Zain Merchant,Abrar Anwar,Emily Wang,Souti Chattopadhyay,Jesse Thomason
2024-07-11
Abstract:Navigating unfamiliar environments presents significant challenges for blind and low-vision (BLV) individuals. In this work, we construct a dataset of images and goals across different scenarios such as searching through kitchens or navigating outdoors. We then investigate how grounded instruction generation methods can provide contextually-relevant navigational guidance to users in these instances. Through a sighted user study, we demonstrate that large pretrained language models can produce correct and useful instructions perceived as beneficial for BLV users. We also conduct a survey and interview with 4 BLV users and observe useful insights on preferences for different instructions based on the scenario.
Computation and Language,Human-Computer Interaction
What problem does this paper attempt to address?
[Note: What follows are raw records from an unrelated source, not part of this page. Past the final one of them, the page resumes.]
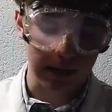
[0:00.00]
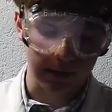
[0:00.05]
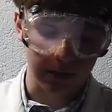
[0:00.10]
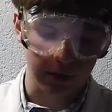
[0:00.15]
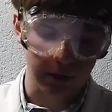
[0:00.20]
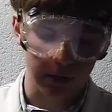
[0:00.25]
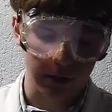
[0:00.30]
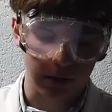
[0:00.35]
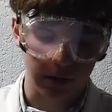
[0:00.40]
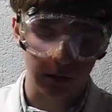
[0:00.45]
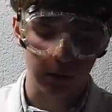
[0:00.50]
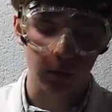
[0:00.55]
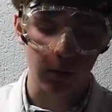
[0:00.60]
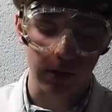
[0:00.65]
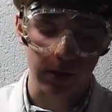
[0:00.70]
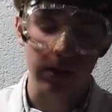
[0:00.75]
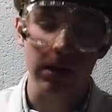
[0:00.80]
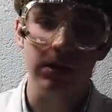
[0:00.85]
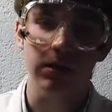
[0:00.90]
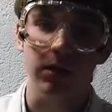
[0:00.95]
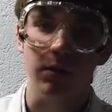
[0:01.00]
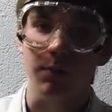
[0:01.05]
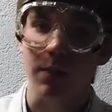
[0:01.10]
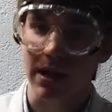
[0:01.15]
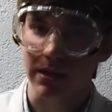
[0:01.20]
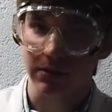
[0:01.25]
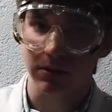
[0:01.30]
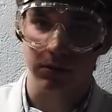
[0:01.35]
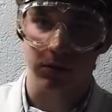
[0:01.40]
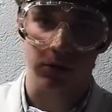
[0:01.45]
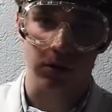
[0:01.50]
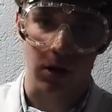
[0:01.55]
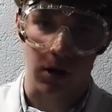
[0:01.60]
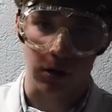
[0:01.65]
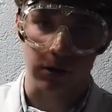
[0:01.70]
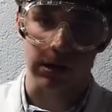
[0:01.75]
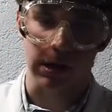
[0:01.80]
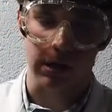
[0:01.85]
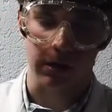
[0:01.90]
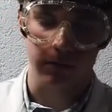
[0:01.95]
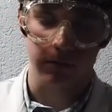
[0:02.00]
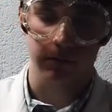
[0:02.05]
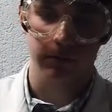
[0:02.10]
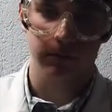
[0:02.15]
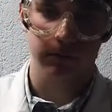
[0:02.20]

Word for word: messages within the messenger RNA.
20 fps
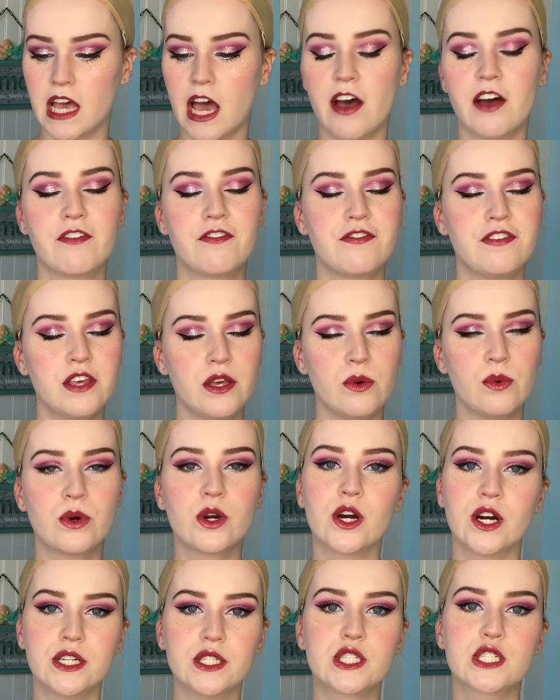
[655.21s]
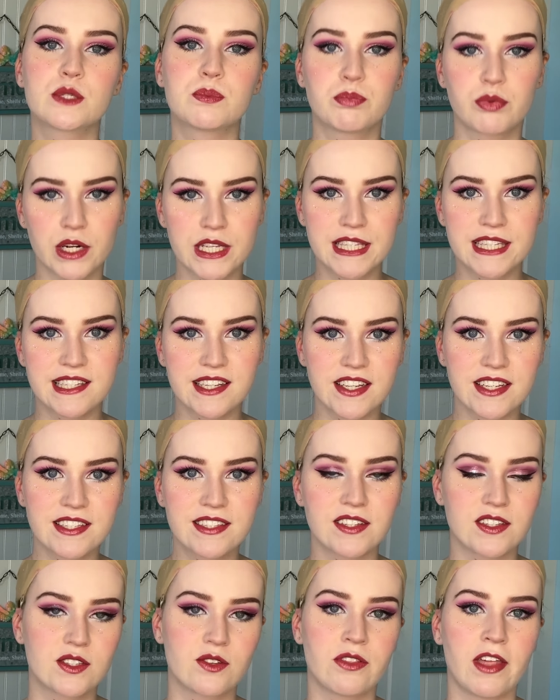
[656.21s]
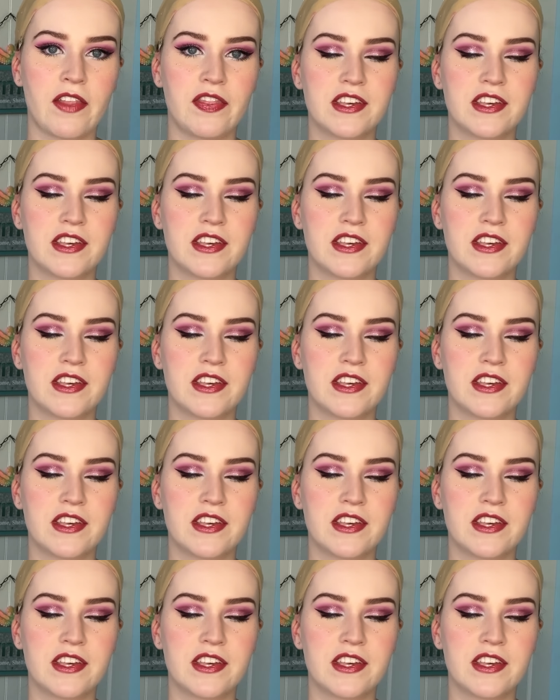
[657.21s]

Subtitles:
a few good spritzes so that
This paper aims to address the challenges faced by blind and low vision (BLV) individuals when navigating unfamiliar environments. Specifically, the paper constructs a dataset of images and targets across different scenarios (such as kitchen search or outdoor navigation) and investigates how to use vision-based language models to generate contextually relevant navigation instructions. Through user studies with sighted participants, the paper demonstrates that large pre-trained language models can generate useful and accurate navigation instructions for BLV users. Additionally, the authors conducted surveys and interviews with 4 BLV users to gain insights into their preferences for instructions in different scenarios. Overall, the goal of the paper is to evaluate and improve the effectiveness and relevance of navigation guidance methods based on large language models (LLMs) and vision-language models (VLMs).